- [Goal of the exercise]
Give back the entries below verbatim.

= Beginning of Section =

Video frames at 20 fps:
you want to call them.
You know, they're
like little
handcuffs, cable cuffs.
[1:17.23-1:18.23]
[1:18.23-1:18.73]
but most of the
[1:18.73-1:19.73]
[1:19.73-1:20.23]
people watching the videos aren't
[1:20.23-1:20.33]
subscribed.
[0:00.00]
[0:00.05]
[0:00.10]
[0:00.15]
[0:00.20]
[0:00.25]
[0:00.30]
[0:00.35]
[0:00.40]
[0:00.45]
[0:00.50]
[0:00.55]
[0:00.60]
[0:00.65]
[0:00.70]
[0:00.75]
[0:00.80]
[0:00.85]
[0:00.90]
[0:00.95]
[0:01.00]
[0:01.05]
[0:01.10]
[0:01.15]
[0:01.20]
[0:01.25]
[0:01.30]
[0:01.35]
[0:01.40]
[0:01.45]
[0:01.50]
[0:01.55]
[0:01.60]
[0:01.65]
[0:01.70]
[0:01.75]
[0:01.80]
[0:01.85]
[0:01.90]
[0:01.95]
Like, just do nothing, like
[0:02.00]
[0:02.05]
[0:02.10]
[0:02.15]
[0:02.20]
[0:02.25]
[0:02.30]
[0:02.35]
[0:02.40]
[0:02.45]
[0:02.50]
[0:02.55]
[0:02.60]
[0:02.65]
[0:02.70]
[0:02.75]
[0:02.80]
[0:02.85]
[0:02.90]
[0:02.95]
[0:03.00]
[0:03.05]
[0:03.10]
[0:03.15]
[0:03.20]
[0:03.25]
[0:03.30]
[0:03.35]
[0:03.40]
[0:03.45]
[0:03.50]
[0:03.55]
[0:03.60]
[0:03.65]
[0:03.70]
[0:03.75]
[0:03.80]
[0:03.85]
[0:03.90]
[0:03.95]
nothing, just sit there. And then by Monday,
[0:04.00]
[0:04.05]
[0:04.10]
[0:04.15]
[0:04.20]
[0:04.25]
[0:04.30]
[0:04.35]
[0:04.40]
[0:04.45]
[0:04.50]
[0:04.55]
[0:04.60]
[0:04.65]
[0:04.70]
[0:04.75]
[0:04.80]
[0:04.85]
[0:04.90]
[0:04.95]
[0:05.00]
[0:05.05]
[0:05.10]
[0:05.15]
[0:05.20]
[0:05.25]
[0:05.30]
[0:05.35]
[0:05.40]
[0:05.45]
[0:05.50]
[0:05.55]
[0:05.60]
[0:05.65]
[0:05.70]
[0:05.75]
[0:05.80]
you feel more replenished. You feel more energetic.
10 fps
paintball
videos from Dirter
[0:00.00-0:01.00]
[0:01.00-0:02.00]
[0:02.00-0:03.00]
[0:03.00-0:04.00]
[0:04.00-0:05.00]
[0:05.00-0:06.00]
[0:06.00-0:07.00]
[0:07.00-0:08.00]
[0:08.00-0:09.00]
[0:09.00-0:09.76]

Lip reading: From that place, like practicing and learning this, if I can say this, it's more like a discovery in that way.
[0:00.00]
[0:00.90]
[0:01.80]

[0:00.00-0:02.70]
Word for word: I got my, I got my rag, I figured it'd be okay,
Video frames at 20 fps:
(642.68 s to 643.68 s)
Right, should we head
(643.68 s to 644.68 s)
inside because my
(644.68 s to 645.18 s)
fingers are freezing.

= End of Section =

- [Solution]
Video frames at 20 fps:
you want to call them.
You know, they're
like little
handcuffs, cable cuffs.
[1:17.23-1:18.23]
[1:18.23-1:18.73]
but most of the
[1:18.73-1:19.73]
[1:19.73-1:20.23]
people watching the videos aren't
[1:20.23-1:20.33]
subscribed.
[0:00.00]
[0:00.05]
[0:00.10]
[0:00.15]
[0:00.20]
[0:00.25]
[0:00.30]
[0:00.35]
[0:00.40]
[0:00.45]
[0:00.50]
[0:00.55]
[0:00.60]
[0:00.65]
[0:00.70]
[0:00.75]
[0:00.80]
[0:00.85]
[0:00.90]
[0:00.95]
[0:01.00]
[0:01.05]
[0:01.10]
[0:01.15]
[0:01.20]
[0:01.25]
[0:01.30]
[0:01.35]
[0:01.40]
[0:01.45]
[0:01.50]
[0:01.55]
[0:01.60]
[0:01.65]
[0:01.70]
[0:01.75]
[0:01.80]
[0:01.85]
[0:01.90]
[0:01.95]
Like, just do nothing, like
[0:02.00]
[0:02.05]
[0:02.10]
[0:02.15]
[0:02.20]
[0:02.25]
[0:02.30]
[0:02.35]
[0:02.40]
[0:02.45]
[0:02.50]
[0:02.55]
[0:02.60]
[0:02.65]
[0:02.70]
[0:02.75]
[0:02.80]
[0:02.85]
[0:02.90]
[0:02.95]
[0:03.00]
[0:03.05]
[0:03.10]
[0:03.15]
[0:03.20]
[0:03.25]
[0:03.30]
[0:03.35]
[0:03.40]
[0:03.45]
[0:03.50]
[0:03.55]
[0:03.60]
[0:03.65]
[0:03.70]
[0:03.75]
[0:03.80]
[0:03.85]
[0:03.90]
[0:03.95]
nothing, just sit there. And then by Monday,
[0:04.00]
[0:04.05]
[0:04.10]
[0:04.15]
[0:04.20]
[0:04.25]
[0:04.30]
[0:04.35]
[0:04.40]
[0:04.45]
[0:04.50]
[0:04.55]
[0:04.60]
[0:04.65]
[0:04.70]
[0:04.75]
[0:04.80]
[0:04.85]
[0:04.90]
[0:04.95]
[0:05.00]
[0:05.05]
[0:05.10]
[0:05.15]
[0:05.20]
[0:05.25]
[0:05.30]
[0:05.35]
[0:05.40]
[0:05.45]
[0:05.50]
[0:05.55]
[0:05.60]
[0:05.65]
[0:05.70]
[0:05.75]
[0:05.80]
you feel more replenished. You feel more energetic.
10 fps
paintball
videos from Dirter
[0:00.00-0:01.00]
[0:01.00-0:02.00]
[0:02.00-0:03.00]
[0:03.00-0:04.00]
[0:04.00-0:05.00]
[0:05.00-0:06.00]
[0:06.00-0:07.00]
[0:07.00-0:08.00]
[0:08.00-0:09.00]
[0:09.00-0:09.76]

Lip reading: From that place, like practicing and learning this, if I can say this, it's more like a discovery in that way.
[0:00.00]
[0:00.90]
[0:01.80]

[0:00.00-0:02.70]
Word for word: I got my, I got my rag, I figured it'd be okay,
Video frames at 20 fps:
(642.68 s to 643.68 s)
Right, should we head
(643.68 s to 644.68 s)
inside because my
(644.68 s to 645.18 s)
fingers are freezing.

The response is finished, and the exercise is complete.